Instructing Solicitors: BBC Legal department; Rochdale MBC Legal Service for X; Thomsons for Y


The BBC intended to identify social workers involved in a case of alleged child abuse in Rochdale in 1991. In the 1991 wardship case the Judge held that the two social workers carried out interviews with the children at the centre of the case incompetently but did not name them. Several of the children, as adults, waived their privacy and gave interviews to the BBC for a documentary and wanted to name the social workers in question and show footage of the interviews. The council applied for an injunction to restrain the BBC from identifying the social workers on the basis that they and their families would be harmed personally and professionally and they had a reasonable expectation of privacy arising out of their anonymisation in 1991. They also argued that problems of recruitment of social workers in child protection cases would be exacerbated by the naming of experts in such cases.


Whether continuing protection should be afforded to two social workers, X and Y, whose identities were not revealed in the open court judgment that concluded the original wardship proceedings in 1991.
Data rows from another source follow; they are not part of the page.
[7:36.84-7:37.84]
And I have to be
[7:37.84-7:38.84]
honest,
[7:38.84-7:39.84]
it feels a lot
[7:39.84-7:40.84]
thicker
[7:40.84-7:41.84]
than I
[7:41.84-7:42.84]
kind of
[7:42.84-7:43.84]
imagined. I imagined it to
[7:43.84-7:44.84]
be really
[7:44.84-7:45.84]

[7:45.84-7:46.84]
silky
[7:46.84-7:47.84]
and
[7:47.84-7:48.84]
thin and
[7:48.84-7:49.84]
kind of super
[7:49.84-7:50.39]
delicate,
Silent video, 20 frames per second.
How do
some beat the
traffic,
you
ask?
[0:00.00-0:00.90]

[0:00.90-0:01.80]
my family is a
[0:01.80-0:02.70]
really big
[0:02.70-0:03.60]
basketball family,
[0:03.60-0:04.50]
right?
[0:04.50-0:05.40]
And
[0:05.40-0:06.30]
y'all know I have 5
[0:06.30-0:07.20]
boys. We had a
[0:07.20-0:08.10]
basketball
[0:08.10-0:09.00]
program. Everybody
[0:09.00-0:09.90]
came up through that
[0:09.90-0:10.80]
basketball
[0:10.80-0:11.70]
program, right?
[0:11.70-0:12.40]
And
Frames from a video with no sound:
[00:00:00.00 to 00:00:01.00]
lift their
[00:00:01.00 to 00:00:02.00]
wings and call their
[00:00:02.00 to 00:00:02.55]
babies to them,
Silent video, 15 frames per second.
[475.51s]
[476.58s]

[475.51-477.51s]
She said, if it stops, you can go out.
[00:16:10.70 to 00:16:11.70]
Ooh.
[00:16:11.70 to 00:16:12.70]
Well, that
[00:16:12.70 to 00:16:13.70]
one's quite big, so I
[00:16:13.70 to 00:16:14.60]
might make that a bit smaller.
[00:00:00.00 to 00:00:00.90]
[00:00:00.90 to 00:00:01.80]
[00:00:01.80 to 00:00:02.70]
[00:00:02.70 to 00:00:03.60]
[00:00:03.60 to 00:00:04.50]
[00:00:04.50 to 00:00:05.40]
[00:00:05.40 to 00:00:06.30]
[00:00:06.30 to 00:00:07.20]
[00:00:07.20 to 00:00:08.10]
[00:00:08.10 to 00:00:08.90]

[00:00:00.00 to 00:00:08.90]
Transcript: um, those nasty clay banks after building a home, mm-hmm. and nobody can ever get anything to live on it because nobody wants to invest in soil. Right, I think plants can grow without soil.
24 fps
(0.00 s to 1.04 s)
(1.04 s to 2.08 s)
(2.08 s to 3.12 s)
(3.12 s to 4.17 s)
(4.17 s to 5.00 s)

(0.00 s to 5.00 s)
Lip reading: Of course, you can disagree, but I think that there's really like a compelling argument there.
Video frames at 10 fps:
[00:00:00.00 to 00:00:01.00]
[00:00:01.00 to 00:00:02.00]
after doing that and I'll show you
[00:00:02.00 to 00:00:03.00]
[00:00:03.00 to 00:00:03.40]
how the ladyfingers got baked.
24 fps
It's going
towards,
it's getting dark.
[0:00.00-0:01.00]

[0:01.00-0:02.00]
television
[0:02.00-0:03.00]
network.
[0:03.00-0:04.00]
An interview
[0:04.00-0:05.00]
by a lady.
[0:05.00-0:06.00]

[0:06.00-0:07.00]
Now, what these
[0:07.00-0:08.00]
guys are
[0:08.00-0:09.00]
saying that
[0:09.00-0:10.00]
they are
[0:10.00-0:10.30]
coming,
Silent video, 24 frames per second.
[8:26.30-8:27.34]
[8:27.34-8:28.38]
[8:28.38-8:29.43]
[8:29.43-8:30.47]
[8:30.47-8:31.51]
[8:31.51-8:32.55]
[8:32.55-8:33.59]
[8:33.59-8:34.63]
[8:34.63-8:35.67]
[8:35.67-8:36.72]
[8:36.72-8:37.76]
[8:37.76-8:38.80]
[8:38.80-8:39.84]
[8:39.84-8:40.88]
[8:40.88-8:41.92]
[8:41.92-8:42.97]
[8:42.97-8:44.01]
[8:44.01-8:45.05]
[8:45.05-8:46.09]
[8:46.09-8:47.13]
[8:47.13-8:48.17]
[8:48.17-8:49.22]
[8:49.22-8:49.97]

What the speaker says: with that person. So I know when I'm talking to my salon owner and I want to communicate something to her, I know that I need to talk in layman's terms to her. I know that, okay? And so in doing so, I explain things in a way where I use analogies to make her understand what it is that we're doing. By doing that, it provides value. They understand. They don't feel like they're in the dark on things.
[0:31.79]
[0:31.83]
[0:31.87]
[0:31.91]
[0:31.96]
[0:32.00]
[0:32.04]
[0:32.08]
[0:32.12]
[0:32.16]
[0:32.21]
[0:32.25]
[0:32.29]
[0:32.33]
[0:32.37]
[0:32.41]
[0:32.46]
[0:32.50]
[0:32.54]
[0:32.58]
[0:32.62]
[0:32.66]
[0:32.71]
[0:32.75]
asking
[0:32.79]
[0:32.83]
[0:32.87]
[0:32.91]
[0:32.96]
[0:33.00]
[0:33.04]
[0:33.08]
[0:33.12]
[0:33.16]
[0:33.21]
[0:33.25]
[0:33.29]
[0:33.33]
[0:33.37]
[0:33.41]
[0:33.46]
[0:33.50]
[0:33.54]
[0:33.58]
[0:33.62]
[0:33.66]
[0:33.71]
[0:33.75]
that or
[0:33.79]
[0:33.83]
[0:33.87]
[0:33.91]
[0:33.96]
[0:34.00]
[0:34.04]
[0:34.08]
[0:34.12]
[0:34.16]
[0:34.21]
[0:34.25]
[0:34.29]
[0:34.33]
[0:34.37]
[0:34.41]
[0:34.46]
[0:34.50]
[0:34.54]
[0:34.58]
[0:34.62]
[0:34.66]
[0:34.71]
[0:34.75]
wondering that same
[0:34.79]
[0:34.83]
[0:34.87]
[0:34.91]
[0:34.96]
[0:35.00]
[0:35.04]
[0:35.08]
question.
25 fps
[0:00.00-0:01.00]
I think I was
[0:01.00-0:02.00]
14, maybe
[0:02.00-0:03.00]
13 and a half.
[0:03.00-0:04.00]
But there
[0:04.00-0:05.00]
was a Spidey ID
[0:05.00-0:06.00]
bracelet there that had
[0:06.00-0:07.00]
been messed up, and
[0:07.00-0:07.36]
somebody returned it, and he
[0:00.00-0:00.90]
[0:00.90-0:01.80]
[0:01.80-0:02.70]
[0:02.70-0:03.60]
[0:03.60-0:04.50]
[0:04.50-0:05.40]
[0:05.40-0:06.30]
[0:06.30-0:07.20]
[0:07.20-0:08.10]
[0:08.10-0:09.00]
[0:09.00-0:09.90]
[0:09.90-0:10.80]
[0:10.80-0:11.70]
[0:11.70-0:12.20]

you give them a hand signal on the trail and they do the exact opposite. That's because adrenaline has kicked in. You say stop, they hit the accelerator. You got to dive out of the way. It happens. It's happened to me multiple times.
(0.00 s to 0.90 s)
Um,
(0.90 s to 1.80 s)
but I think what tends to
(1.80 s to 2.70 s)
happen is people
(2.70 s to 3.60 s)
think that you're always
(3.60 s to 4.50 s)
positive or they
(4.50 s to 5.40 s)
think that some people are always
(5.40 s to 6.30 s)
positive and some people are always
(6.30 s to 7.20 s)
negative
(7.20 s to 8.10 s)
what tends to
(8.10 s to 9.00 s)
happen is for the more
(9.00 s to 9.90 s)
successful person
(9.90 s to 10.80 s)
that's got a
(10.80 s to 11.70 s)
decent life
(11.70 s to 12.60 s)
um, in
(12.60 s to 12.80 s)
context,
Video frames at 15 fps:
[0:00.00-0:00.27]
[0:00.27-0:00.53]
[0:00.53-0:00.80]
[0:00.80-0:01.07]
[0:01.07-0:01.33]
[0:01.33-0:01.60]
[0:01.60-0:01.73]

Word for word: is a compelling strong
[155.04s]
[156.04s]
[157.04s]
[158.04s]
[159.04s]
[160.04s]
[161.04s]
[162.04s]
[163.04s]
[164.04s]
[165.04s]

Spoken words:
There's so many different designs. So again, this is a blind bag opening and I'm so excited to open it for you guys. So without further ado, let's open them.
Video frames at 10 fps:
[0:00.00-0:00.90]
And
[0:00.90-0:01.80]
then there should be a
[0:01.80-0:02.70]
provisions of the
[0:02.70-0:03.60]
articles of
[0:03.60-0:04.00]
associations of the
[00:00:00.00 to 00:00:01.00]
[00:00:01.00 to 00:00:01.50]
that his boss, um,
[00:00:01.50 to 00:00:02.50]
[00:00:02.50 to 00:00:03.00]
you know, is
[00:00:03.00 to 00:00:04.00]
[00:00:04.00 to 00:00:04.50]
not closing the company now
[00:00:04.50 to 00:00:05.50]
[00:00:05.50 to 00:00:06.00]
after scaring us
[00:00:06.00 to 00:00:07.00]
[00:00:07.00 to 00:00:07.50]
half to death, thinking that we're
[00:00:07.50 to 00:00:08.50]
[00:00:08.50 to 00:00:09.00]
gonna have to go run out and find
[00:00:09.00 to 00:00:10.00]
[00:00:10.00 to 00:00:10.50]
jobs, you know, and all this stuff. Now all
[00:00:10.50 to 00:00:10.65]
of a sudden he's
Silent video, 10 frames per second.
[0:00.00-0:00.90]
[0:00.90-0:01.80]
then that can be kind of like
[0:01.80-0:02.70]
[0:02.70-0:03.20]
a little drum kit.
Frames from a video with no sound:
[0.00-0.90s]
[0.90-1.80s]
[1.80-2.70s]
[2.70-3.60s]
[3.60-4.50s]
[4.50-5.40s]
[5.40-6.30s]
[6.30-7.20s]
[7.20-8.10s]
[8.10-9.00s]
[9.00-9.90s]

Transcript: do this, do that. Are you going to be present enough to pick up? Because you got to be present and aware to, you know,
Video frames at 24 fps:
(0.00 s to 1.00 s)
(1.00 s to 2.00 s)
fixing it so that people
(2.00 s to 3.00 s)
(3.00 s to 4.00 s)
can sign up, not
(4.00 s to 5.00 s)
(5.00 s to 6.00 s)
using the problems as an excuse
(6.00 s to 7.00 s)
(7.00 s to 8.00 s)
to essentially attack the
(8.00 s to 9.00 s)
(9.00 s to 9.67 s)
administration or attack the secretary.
Applying the balancing exercise in Re S and Campbell v MGN, dismissing the application:
(1) There was nothing inherently confidential or constituting an abnormal physical threat to the social workers that justified interference with the Article 10 rights of the former wards and the BBC;
(2) The evidence served in support of the social workers’ Article 8 claim did not convincingly establish a pressing social need for the restraint asked for;
(3) Interference with the social workers’ Article 8 rights was legitimate and proportionate, given the public interest in the proceedings and in openness in family proceedings generally.
(4) There was no longer any interest of a particular child or children generally in retaining the anonymity of the social workers.


The court made clear that the balancing exercise between privacy and freedom of expression may be revisited, in fresh circumstances and after a long period of time, to the extent that a previous balance that favoured privacy rights should not give rise to a reasonable expectation of privacy indefinitely. This case is further recognition of a trend towards openness in the Family Division. Importantly, the judge held that experts involved in Family Division cases could not “normally” expect privacy, even where identification risked exacerbating recruitment problems in the field.